A critic for the Greenwich Times was in the audience and wrote, “Although [Miss Lewis] carried the script throughout, she handled it with such grace that after a while it went unnoticed. What became noticeable was the reaction of the audience and the outburst of applause, coupled with a standing ovation . . .”
When the show moved to Boston the next week, I was just about ready to try to make formal amends with Danny, but as we stood backstage in the wings, where it was very dark, Danny started taunting me again. I ignored him until he deliberately stepped on my foot. Rage welled within my soul as I reached for a broken steel pipe leaning against a nearby wall. Raising up to swing the pipe against Danny’s head, I somehow violently banged my own head against an overhang and immediately blacked out. When I woke up a few hours later in Boston Medical Center I knew Phil had been right—karma is a bitch.
The cabaret scene in New York City was heating up with many new piano bars and small nightclubs that offered fertile ground for Broadway gypsies to take the spotlight. Yours truly was the first headliner when the New Ballroom, a trendy restaurant located at 253 West 28th Street, recast itself as simply 28th and 8th.
Who Is Jenifer Lewis? HOT! was a campy hour of original songs, jokes, and connective patter. Otis Sallid produced the show. I knew my show would be good, but would people come? If there’s one thing I can’t abide, it’s empty seats. Therefore, I worked as hard to promote my shows as I did rehearsing. I printed at least a thousand flyers and addressed and stuffed the envelopes. I licked the stamps and then carried it all to the post office. And y’all, I did not have anywhere near one thousand names on my mailing list, so I sent flyers to random strangers I found in the telephone book, too! (Yes, I was a twentieth-century spammer!) I made a huge effort, although most cabarets hold only about one hundred people.

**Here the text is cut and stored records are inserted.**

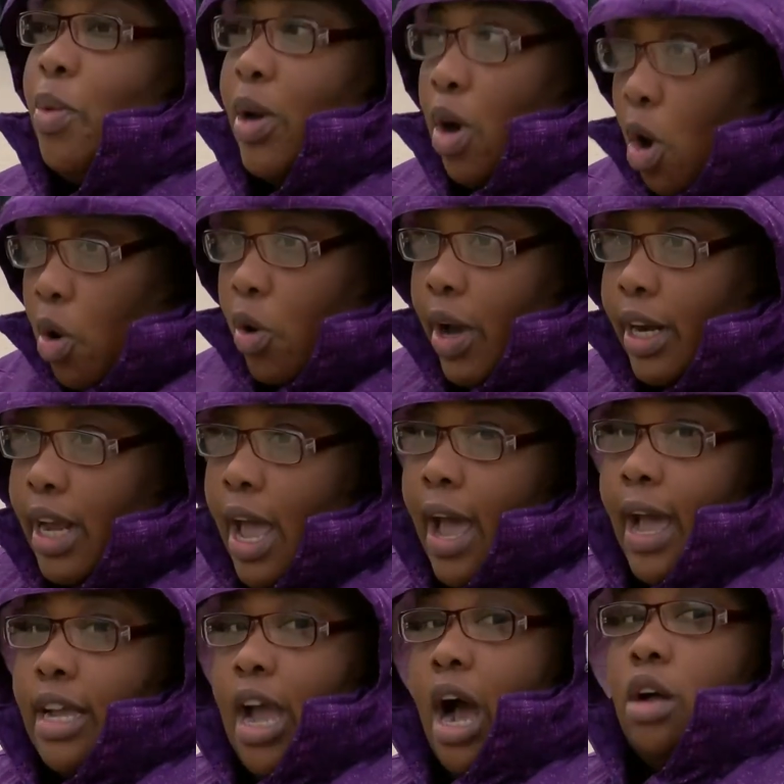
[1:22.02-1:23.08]
went on
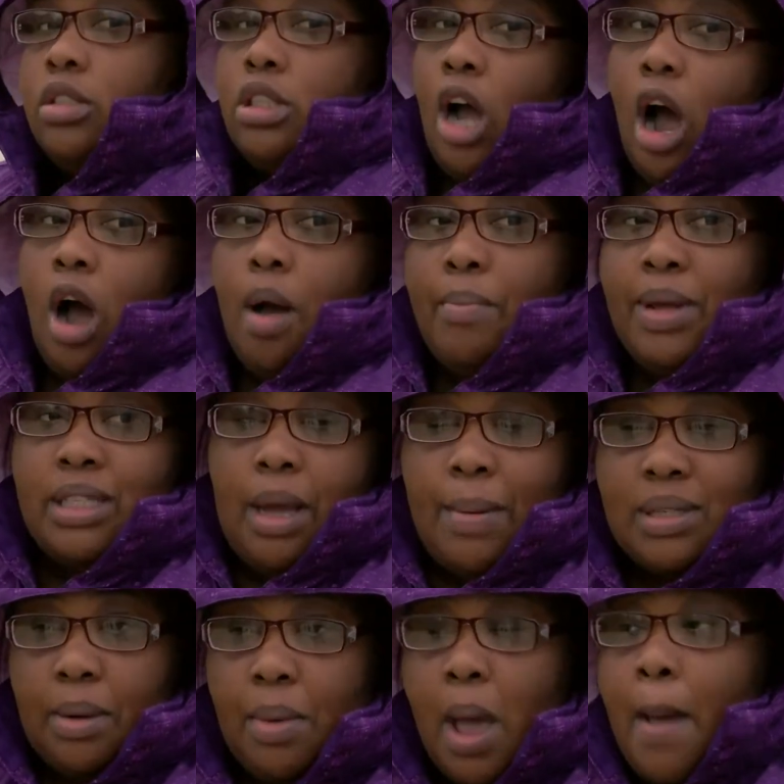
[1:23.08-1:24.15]
and y'all called me told
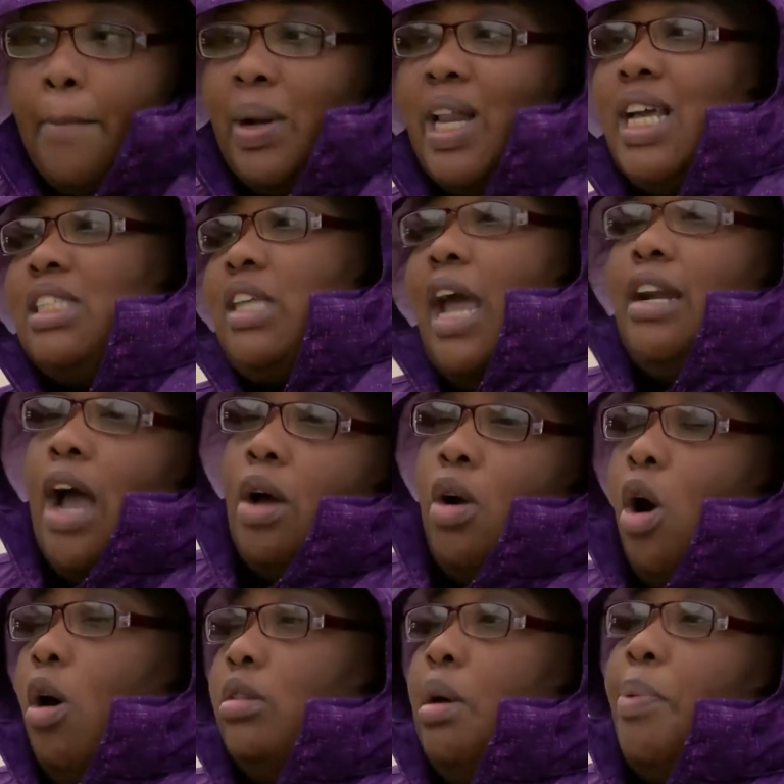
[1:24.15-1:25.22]
me something please take down
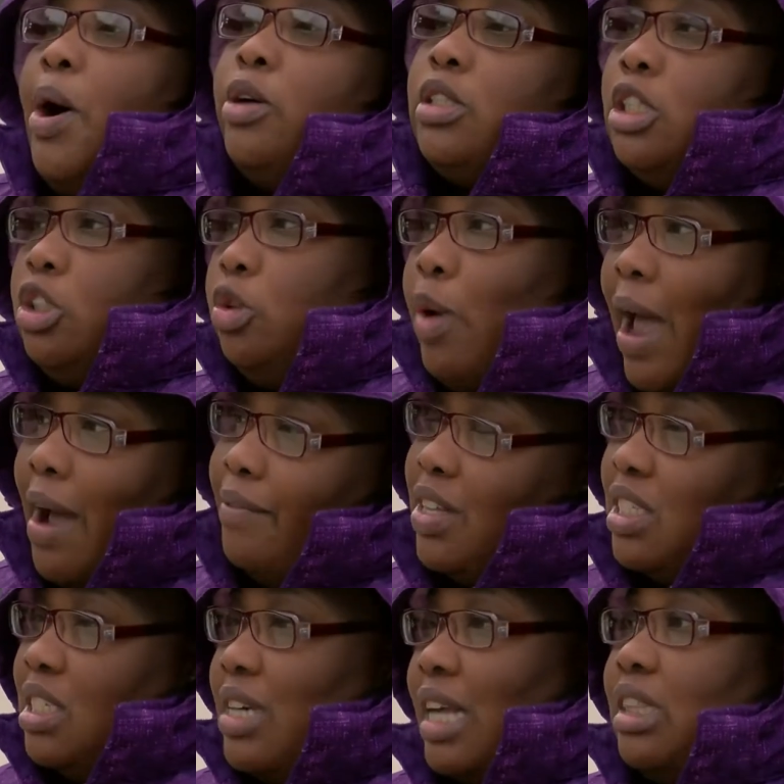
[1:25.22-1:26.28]
all the postings you have
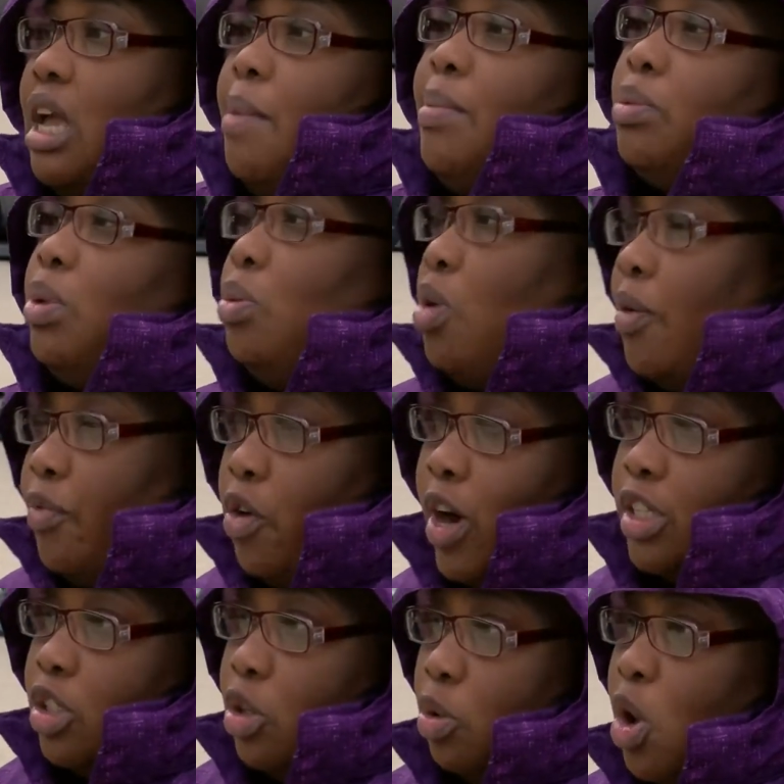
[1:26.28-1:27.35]
this is not the image we want for
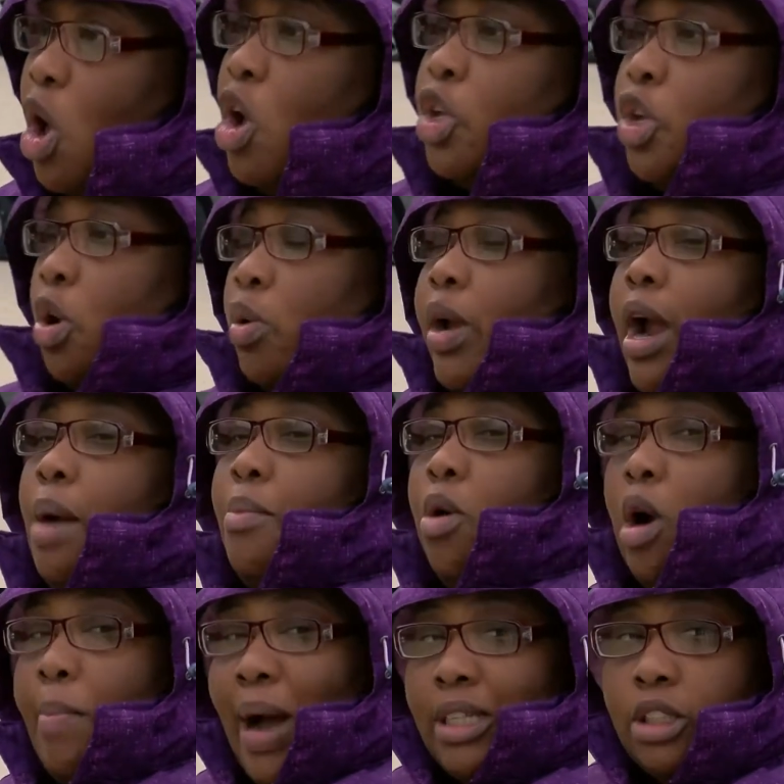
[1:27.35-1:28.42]
our school you care
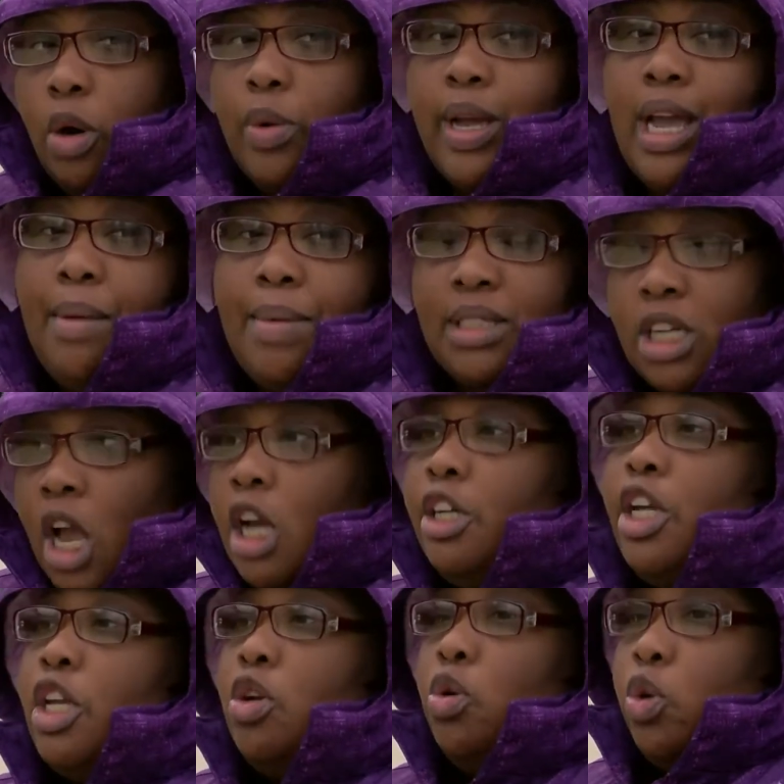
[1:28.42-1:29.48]
more about your image
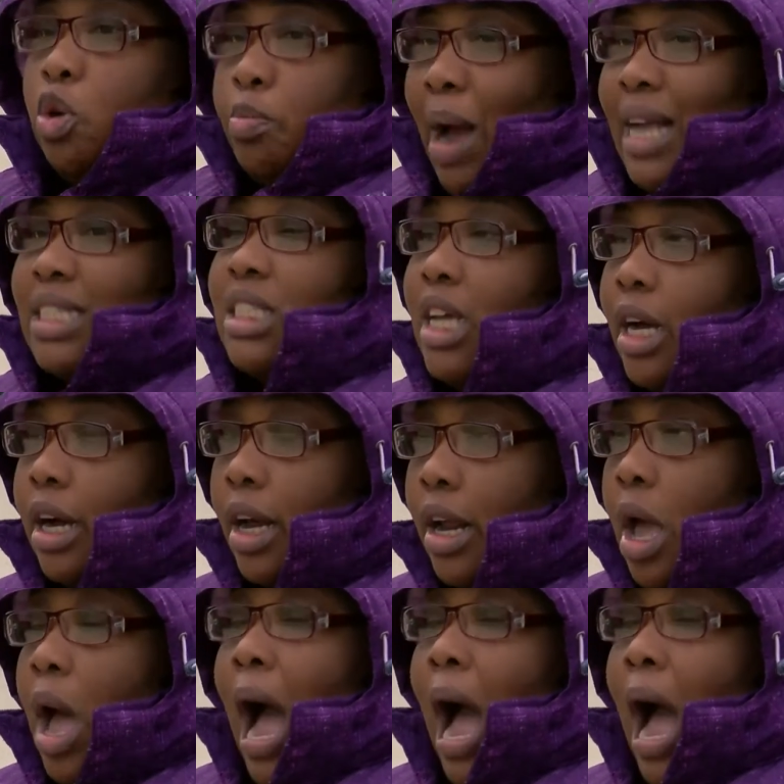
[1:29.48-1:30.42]
than you do my son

I took to the streets and avenues of Manhattan in my gym shoes and sweat suit (remember those ’80s nylon sweat suits?). If you were human and had a heartbeat, I put a flyer in your hand. I went through Bloomie’s, Macy’s, and I hit all the street fairs and tourist attractions from the Statue of Liberty to the Empire State Building and Rockefeller Center. The most fertile spot was the TKTS booth in the middle of Times Square, where I belted songs Merman-style and did high kicks for the folks waiting in line for discount Broadway tickets.
I’d spot a couple and say, “Where y’all from? Oh, honey, you guys are so far back in line, there’s not gonna be any tickets left for a GOOD Broadway show. You might as well come see me.”
I’d sing eight bars of “Don’t Cry Out Loud,” do a shuffle-step ball change, three high kicks in succession, a lay out, and snap my fingers in the Z formation.
“Y’all come on now. And my show is cheaper, too.”